Pavimento pelvico: alleniamo anche lui con Perifit!

Conosci Perifit? È un attrezzo innovativo che dà una grande mano per allenare il pavimento pelvico!

Pavimento pelvico … questo sconosciuto! Non lo si nomina e non lo si conosce finché non si hanno i primi problemi: per esempio, un goccio di pipì che non si riesce a trattenere saltando o starnutendo!

Ecco da quel momento ci si accorge di quel muscolo nascosto che è tanto importante per la nostra salute e il nostro benessere.

Essendo un muscolo, il pavimento pelvico va allenato, come tutti gli altri! Così si prevengono e si evitano problemi molto comuni: per esempio, non riuscire a trattenere un goccio di pipì quando ci capita di starnutire oppure, fare fatica a trattenere a lungo la pipì dopo una gravidanza… E ancora…scarso benessere durante i rapporti sessuali!

L’allenamento del pavimento pelvico è fondamentale, specialmente con l’andare avanti dell’età e se hai partorito: i muscoli del pavimento pelvico tendono a rilassarsi e a causare problemi come scarsa sensibilità o problemi durante i rapporti intimi e incontinenza urinaria.

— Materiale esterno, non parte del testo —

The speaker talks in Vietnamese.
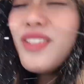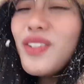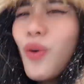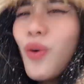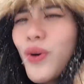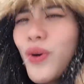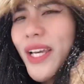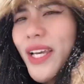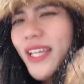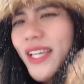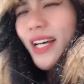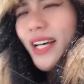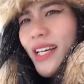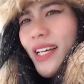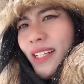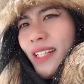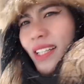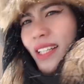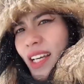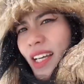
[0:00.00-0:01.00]
của cái à,
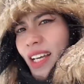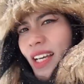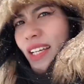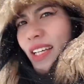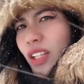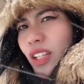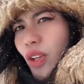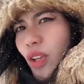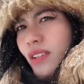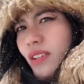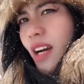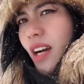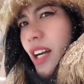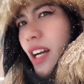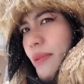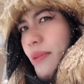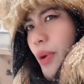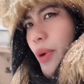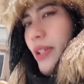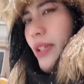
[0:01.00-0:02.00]
cái tuyết rơi
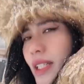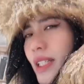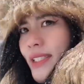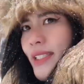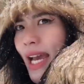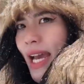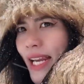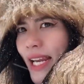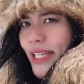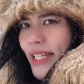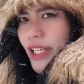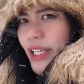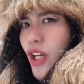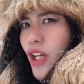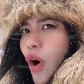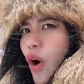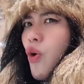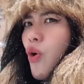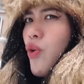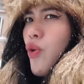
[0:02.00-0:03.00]
đó mọi người này là cái
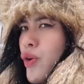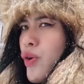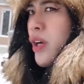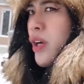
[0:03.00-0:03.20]
khu uh,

Dopo il parto in particolar modo gli esercizi per la riabilitazione del pavimento pelvico eseguiti correttamente possono alleviare il dolore, accelerare il recupero e prevenire futuri problemi (come le perdite urinarie e il prolasso degli organi pelvici).

L’incontinenza da sforzo (perdite urinarie quando si ride, si tossisce, si starnutisce o si salta), l’incontinenza fecale, i dolori alla vagina e al perineo e il prolasso (la discesa di organi nel canale vaginale) possono essere causati da una disfunzione del pavimento pelvico e molte donne ne fanno esperienza entro un anno dopo il parto o anche più tardi.

Come si allena il pavimento pelvico?

Ne parleremo approfonditamente in un post dedicato al Pavimento pelvico e agli esercizi di Kegel e ipopressivi. Si tratta di una serie di esercizi appositamente sviluppati e studiati per allenare il pavimento pelvico e mantenerlo elastico e reattivo. Aggiungerei che oggi ci viene in aiuto anche la tecnologia, perché:

  • non è sempre facile fare gli esercizi,
  • si teme di non farli bene,
  • ci si dimentica o non si sa come farli!